Après avoir découvert avec Virginia Woolf La Scène londonienne telle qu'elle se présentait dans les années 30, je nous propose de faire un bond dans les années 80 en évoquant les Nouvelles de Londres (London Observed) de Doris Lessing.

Si Virginia Woolf offre une vision du paysage, aussi bien urbain que symbolique, de la capitale du Royaume-Uni au faite de sa puissance impériale, Doris Lessing nous fait aller à la rencontre de sa population après les années de décolonisation et de libération des mœurs intervenues depuis la fin de la seconde guerre mondiale.

Comme les deux époques sont séparées par une cinquantaine d'années, l'on trouvera dans les nouvelles de Doris Lessing quelques personnages âgés ayant connu la première non sans les voir ressentir une nostalgie de son caractère plus réglé, plus stable. Née elle-même en 1919, Doris Lessing ne partage pas un tel sentiment même si la nouvelle « scène » qu’elle nous invite à parcourir affiche souvent des contours incertains.
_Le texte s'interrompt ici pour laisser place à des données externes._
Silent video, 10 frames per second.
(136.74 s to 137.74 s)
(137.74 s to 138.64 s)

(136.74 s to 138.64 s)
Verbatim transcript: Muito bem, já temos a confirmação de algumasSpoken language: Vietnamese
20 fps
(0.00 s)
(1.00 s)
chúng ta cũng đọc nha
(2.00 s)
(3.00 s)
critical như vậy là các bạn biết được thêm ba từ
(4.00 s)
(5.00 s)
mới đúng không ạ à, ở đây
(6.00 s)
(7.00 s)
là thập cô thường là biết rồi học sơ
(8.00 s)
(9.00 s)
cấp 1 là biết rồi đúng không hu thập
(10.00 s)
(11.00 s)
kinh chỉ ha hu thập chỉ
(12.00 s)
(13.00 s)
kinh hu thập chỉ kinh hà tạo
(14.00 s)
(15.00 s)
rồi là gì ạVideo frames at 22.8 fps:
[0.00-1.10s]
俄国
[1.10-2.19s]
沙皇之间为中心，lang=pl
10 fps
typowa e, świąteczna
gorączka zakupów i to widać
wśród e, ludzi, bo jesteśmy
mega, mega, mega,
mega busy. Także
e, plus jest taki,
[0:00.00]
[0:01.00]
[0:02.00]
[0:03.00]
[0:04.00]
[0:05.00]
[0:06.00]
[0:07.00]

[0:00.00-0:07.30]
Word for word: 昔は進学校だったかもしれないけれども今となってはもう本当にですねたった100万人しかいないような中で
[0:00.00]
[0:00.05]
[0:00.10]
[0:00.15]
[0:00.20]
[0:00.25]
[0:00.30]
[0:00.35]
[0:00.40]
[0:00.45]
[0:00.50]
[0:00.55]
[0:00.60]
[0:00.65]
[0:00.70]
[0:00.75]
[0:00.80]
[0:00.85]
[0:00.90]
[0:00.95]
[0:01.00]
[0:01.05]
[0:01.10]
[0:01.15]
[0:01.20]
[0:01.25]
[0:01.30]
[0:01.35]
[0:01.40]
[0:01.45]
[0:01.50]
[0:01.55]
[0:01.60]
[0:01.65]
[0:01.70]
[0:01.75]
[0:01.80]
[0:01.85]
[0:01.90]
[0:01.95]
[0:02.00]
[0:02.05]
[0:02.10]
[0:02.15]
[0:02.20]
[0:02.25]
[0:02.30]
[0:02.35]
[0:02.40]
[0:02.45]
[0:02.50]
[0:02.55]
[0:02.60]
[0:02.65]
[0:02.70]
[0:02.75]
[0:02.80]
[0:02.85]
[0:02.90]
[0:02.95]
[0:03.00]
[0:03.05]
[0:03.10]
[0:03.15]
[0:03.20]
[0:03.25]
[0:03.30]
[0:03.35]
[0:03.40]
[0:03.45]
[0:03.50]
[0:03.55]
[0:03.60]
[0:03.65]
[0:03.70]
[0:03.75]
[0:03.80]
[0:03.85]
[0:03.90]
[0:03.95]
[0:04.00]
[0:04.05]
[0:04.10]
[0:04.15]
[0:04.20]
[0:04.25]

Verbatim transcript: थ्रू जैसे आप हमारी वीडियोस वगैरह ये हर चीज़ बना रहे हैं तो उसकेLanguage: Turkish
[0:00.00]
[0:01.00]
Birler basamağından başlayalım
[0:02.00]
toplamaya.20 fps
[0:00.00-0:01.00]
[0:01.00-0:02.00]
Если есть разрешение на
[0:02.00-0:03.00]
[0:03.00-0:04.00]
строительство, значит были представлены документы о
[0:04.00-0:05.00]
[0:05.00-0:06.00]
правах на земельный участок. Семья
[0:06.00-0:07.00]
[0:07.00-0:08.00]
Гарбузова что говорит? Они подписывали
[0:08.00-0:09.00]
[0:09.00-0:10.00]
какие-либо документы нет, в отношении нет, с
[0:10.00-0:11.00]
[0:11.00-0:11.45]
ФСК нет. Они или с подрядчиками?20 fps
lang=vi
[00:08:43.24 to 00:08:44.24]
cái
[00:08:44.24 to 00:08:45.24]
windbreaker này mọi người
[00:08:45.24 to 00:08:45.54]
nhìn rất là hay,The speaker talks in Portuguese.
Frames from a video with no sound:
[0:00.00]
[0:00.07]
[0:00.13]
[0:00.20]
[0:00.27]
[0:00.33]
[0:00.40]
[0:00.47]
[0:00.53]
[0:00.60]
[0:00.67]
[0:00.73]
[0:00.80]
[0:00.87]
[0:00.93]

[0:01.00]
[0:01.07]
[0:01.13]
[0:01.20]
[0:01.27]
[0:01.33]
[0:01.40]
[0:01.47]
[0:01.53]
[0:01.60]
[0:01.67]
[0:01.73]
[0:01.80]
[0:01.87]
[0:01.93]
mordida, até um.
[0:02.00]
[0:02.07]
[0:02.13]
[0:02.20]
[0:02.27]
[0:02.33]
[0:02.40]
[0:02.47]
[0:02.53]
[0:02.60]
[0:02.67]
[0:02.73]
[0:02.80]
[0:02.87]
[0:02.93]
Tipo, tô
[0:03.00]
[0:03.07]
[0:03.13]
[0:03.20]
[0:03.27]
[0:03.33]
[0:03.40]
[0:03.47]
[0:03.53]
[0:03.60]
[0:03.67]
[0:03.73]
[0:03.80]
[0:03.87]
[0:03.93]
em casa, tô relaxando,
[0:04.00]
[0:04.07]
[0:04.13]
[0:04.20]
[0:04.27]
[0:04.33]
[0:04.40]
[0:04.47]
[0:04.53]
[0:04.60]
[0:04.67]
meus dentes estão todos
Doris Lessing entraîne d’abord le lecteur dans les coins sombres de la capitale britannique à la suite d'une jeune fugueuse qui y connaîtra une expérience sordide, mais découvrira aussi une liberté inconnue jusque-là. Peut-être celle-ci l’engagera sur un autre chemin que celui menant vers l’étroitesse un peu mesquine d’une vie pavillonnaire (Debbie et Julie).

Après cette entrée en matière dans les bas-fonds, nos pas sont ensuite portés dans une tour HLM aux côtés d'un travailleur social qui sera déstabilisé par les rapports normaux qu'un couple d'immigrés entretient avec leur fillette attardée. (La mère et la fille en question).

Ayant afflué des anciennes colonies, les immigrés ont assurément enrichi et bigarré une ville autrefois « gris-rose ». Malheureusement, leur présence n'est pas accepté par tous au point parfois de susciter la violence (Plaidoyer pour le métro).

De leur côté, les plus pauvres font face à la politique du « démerdez-vous » telle qu'elle fut conduite par Margaret Thatcher (D.H.H.S) dans les années 80. Doris Lessing évoque aussi cette dernière dans Elle, cette fois pour constater que, si les femmes ont accédé au pouvoir, les préjugés à leur égard demeurent tenaces.

Il n'en reste pas moins que les mœurs ont changé comme le montrent, à l’aéroport, deux jeunes femmes qui bavardent cyniquement de leurs diverses relations sexuelles (L’amour en 1988). Toutefois, si un mariage n’est plus destiné à durer une vie, le fait de voir des anciens époux conserver des rapports étroits peut se révéler perturbant pour leurs nouveaux compagnons (Compromis).

De façon plus dramatique et peut-être intemporelle, la question de l’adaptation, et avec elle de l’identité, est aussi abordée dans Le puits, longue nouvelle sur une rescapée des camps de concentration. 

Comme on l'entrevoit, la ville qu'observe Doris Lessing est loin d'offrir un panorama idyllique. Toutefois, tout le long de son recueil, elle exprime un attachement profond pour Londres en raison de « sa variété, ses populations du monde entier, son caractère éphémère ». À quoi pourrait-on ajouter, pour finir, ses parcs et ses animaux qui participent aussi à la vie de ses habitants à l'exemple de l’oisillon timide et hésitant des Moineaux dont l'observation attendrit un père mécontent de sa fille...

20 juillet 2014 

Doris Lessing : Nouvelles de Londres, Albin Michel, 1997.